Walmart settled with its former employee because its lawyers knew that it had a losing case. In 1978, Congress passed the Pregnancy Discrimination Act, a law protecting the employment rights of pregnant women in the workforce by amending Title VII of the Civil Rights Act of 1964 by prohibiting sex discrimination on the basis of pregnancy.  This Act was strengthened in 2008 by adding common ailments associated with being pregnant to the Americans with Disabilities Act, which prohibits discrimination against workers with disabilities (a common misconception is that pregnancy is a listed disability; it is not, but many of the associated health issues with a pregnancy are temporarily disabling, and are therefore protected).

There are two issues at play in how a small business treats its pregnant employees:  what is moral and what is legal.

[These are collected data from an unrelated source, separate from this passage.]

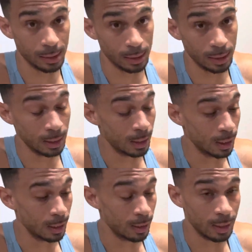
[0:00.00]
good,
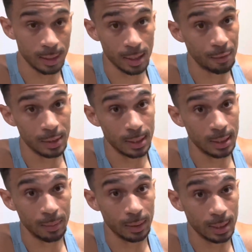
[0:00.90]
then it's obviously
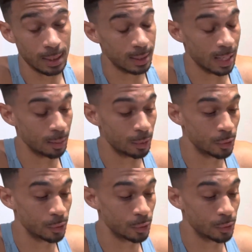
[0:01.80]
something that's sustainable.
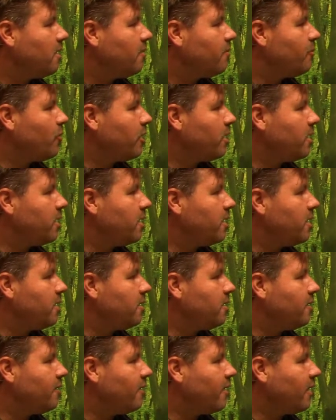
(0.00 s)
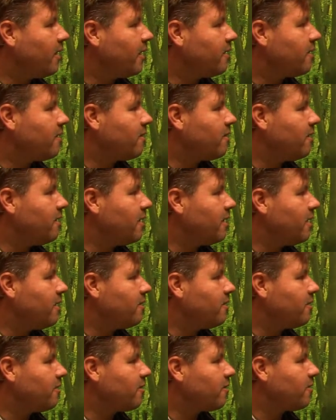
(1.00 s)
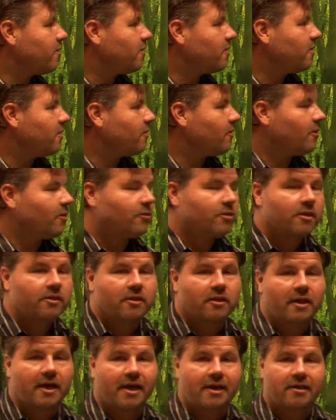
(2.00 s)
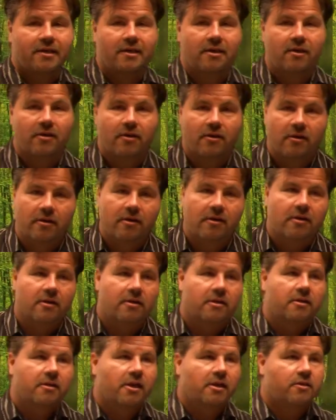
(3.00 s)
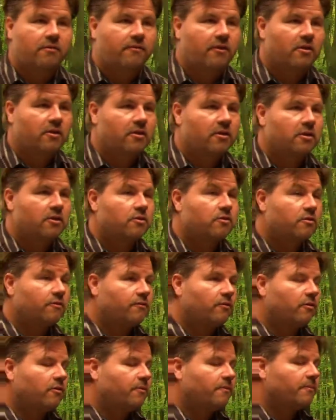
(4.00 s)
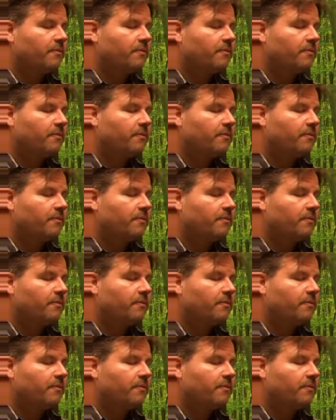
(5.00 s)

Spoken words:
bring it in. I like to see anything that's within the last year. That's very useful.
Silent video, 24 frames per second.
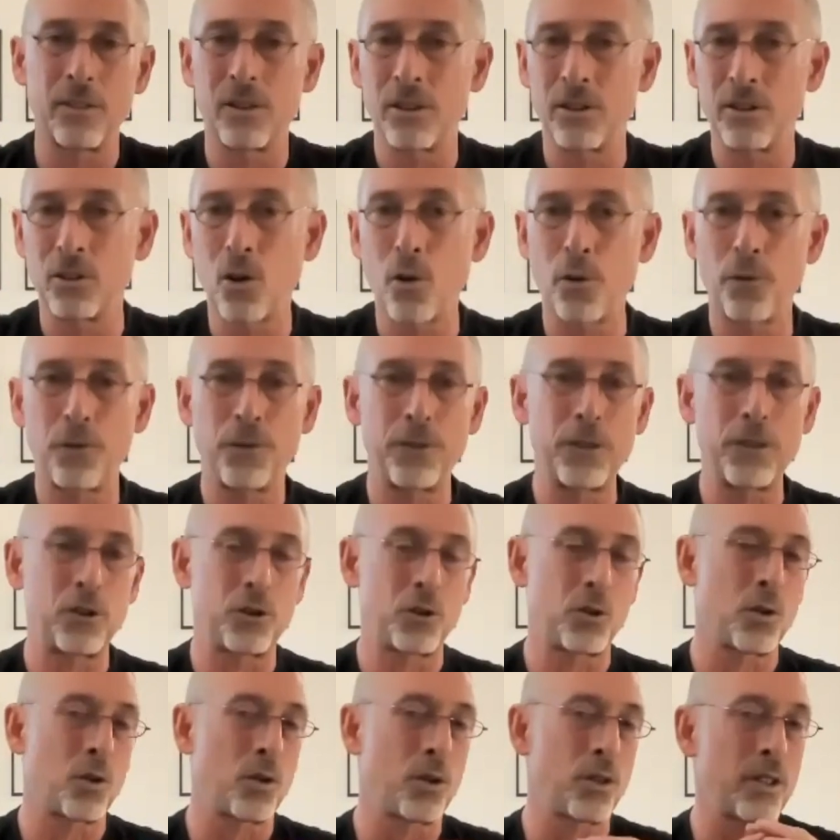no fish
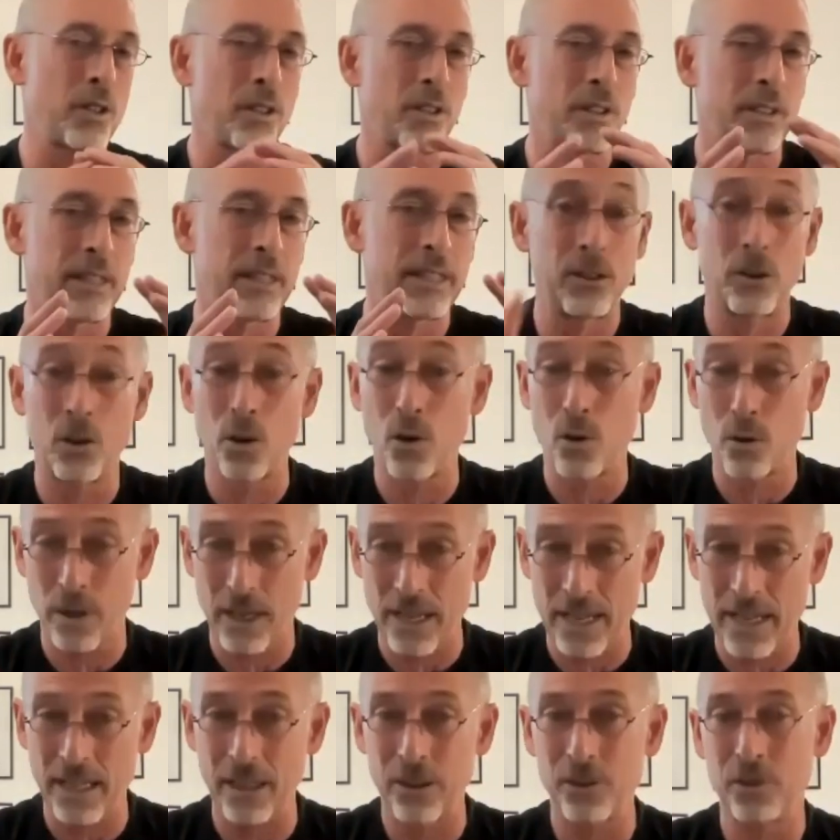oil and no
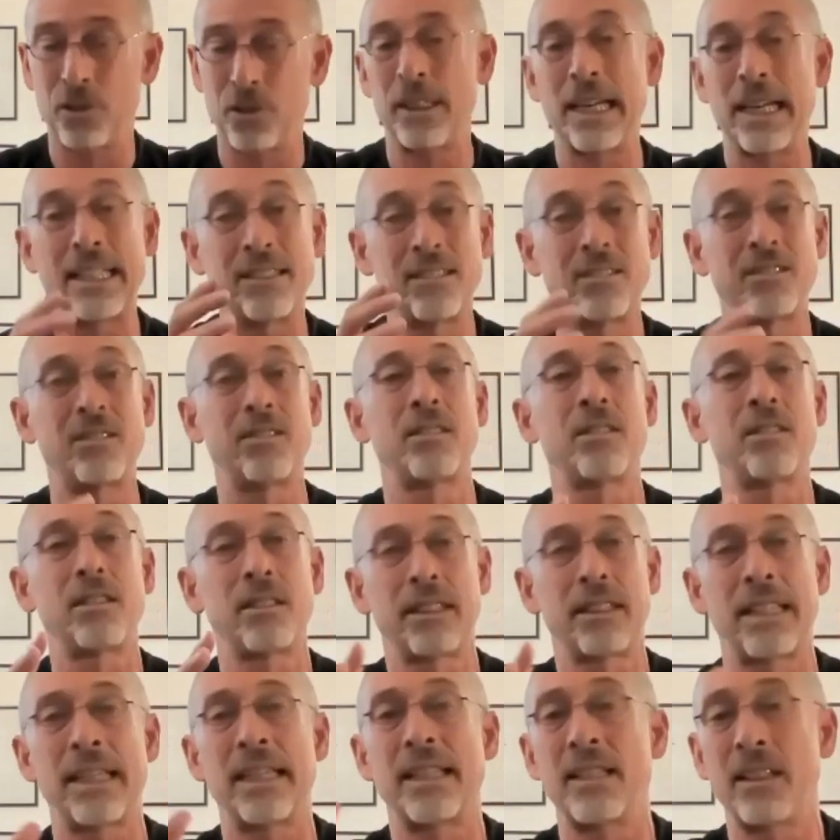algae and still
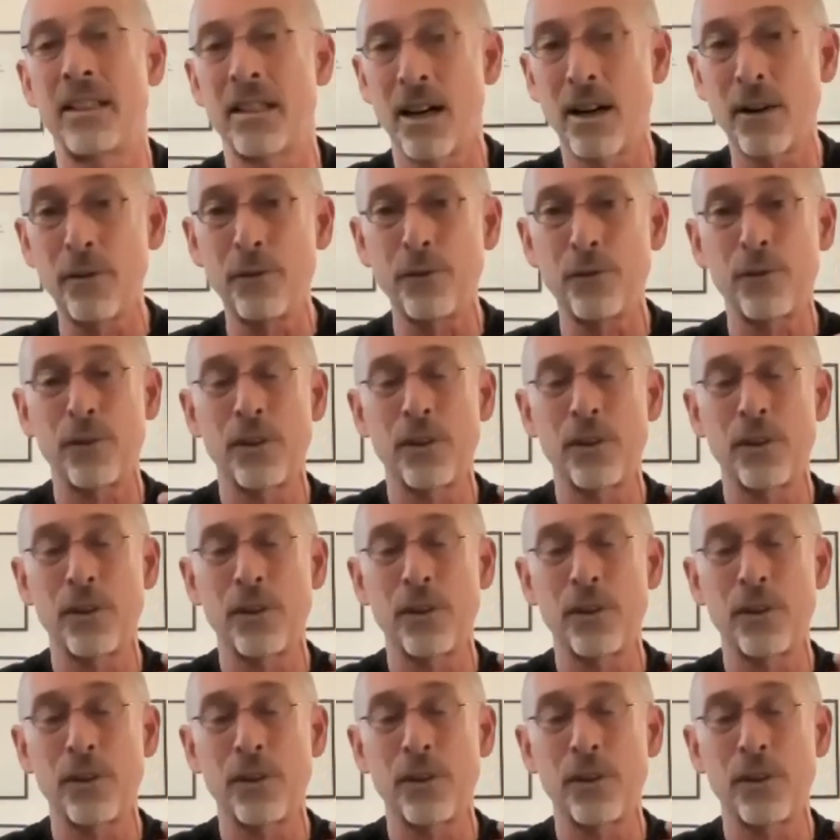get enough?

There is no moral basis for an employer to harass, discriminate, or punish a pregnant employee. If we as a nation want to believe in a “right to life” and the “sanctity of life,” then we cannot then turn around and punish women for becoming pregnant and having the audacity to work in order to provide for their unborn children. In fact, morality demands that we hold employers to a higher standard when it concerns pregnant women who work. Thus, laws have been passed to protect women from undue punishment from the hands of employers who would rather fire a pregnant mother than to briefly accommodate that mother-to-be.

Legally, there is very little defense for not providing reasonable accommodations for a pregnant woman. We as a society have decided, both by law and through social compact, that certain individuals deserve increased protection due to historical discrimination in the workplace. Yet, even 35 years after the Pregnancy Discrimination Act and almost 50 years after the Civil Rights Act, employers are still discriminating against the most vulnerable and the most deserving of protection.

The best way to avoid litigation is to treat your employees with respect, be honest with your customers, treat your competition how you would want to be treated, and to follow the law.